Problem to solve:
All of the records below must be reproduced exactly, minus any pictures.

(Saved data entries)
****************************************
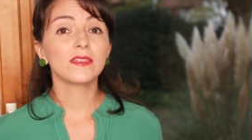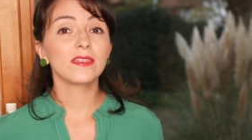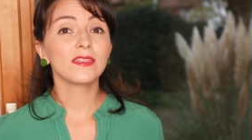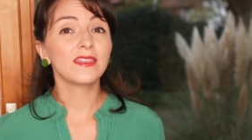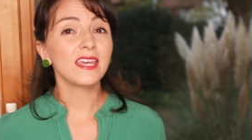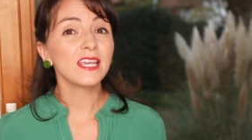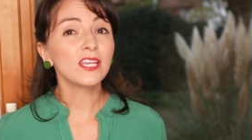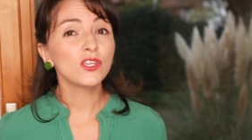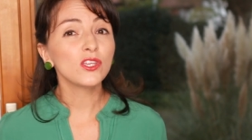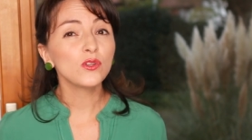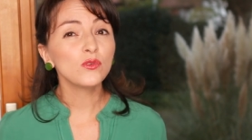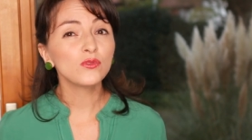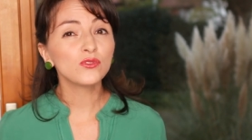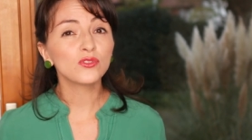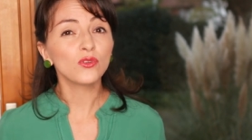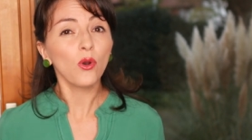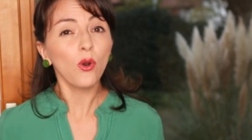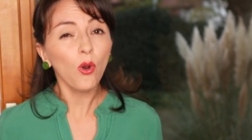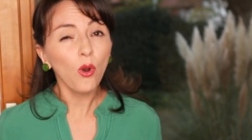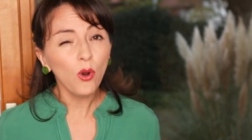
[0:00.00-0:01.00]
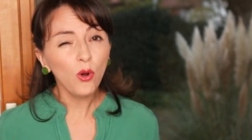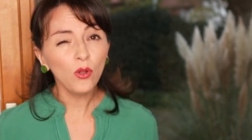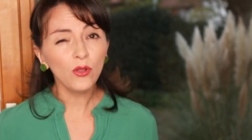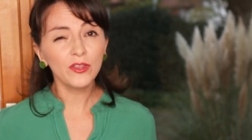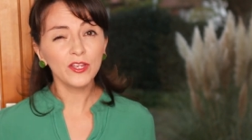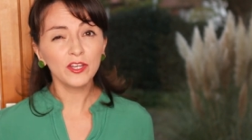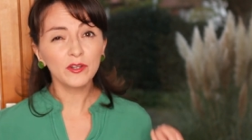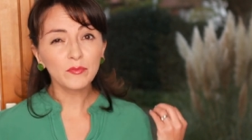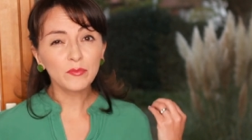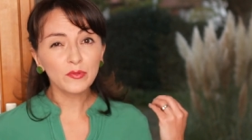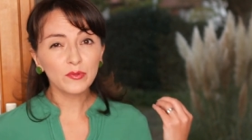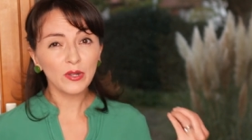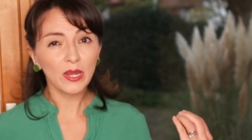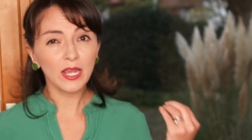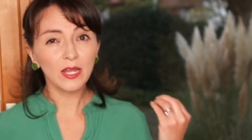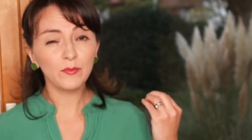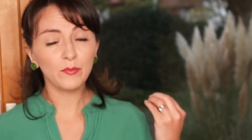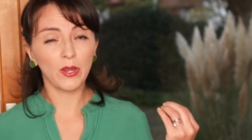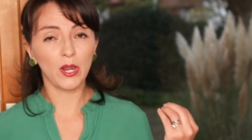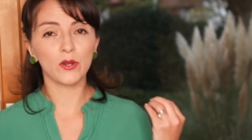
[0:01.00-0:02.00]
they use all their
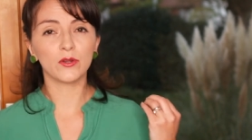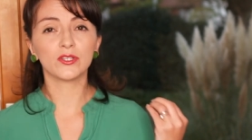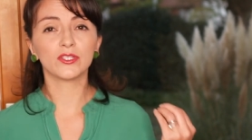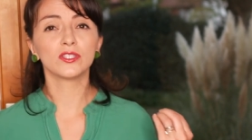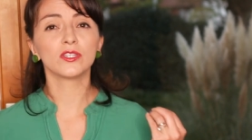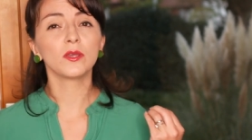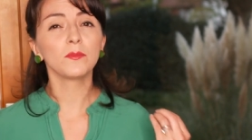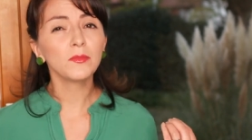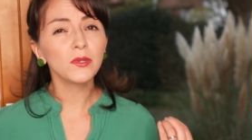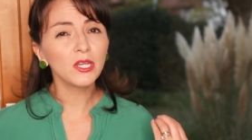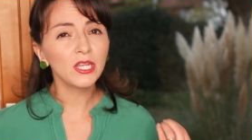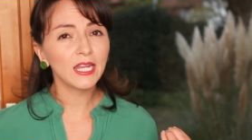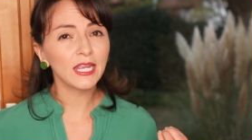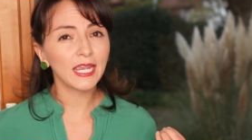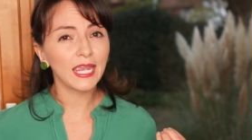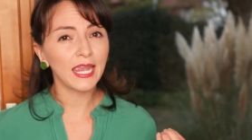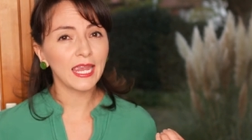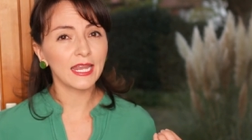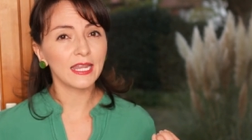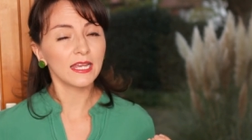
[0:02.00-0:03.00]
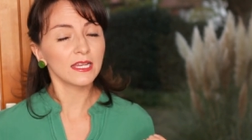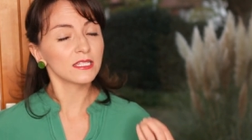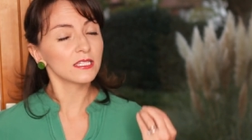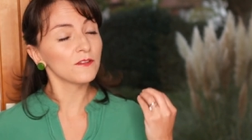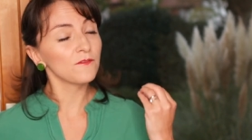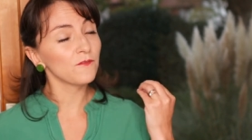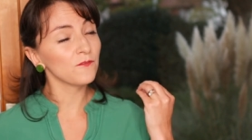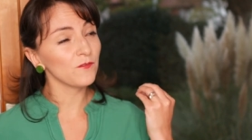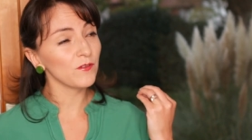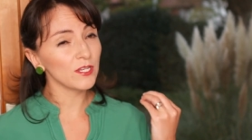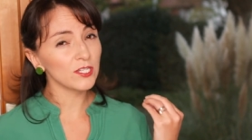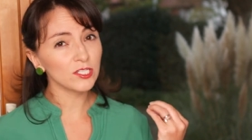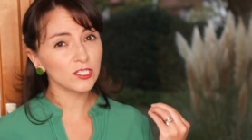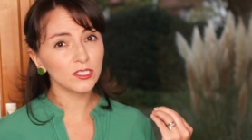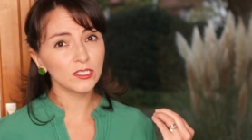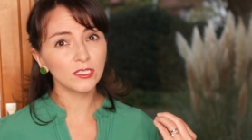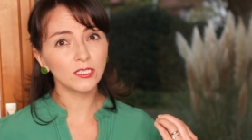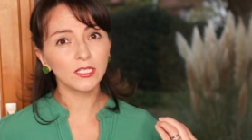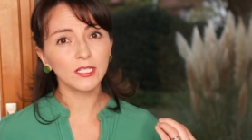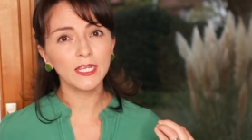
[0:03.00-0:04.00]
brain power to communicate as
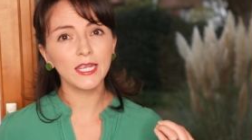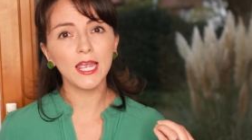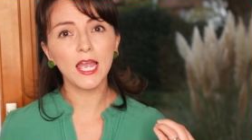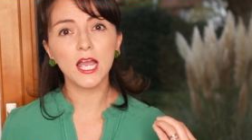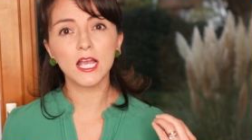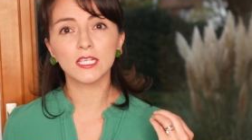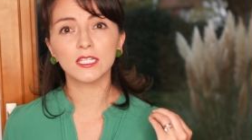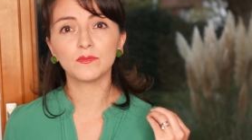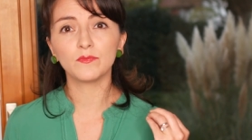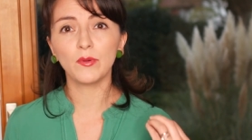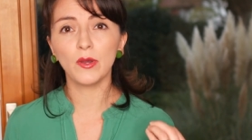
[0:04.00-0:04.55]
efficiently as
****************************************
Answer section:
[0:00.00-0:01.00]
[0:01.00-0:02.00]
they use all their
[0:02.00-0:03.00]
[0:03.00-0:04.00]
brain power to communicate as
[0:04.00-0:04.55]
efficiently as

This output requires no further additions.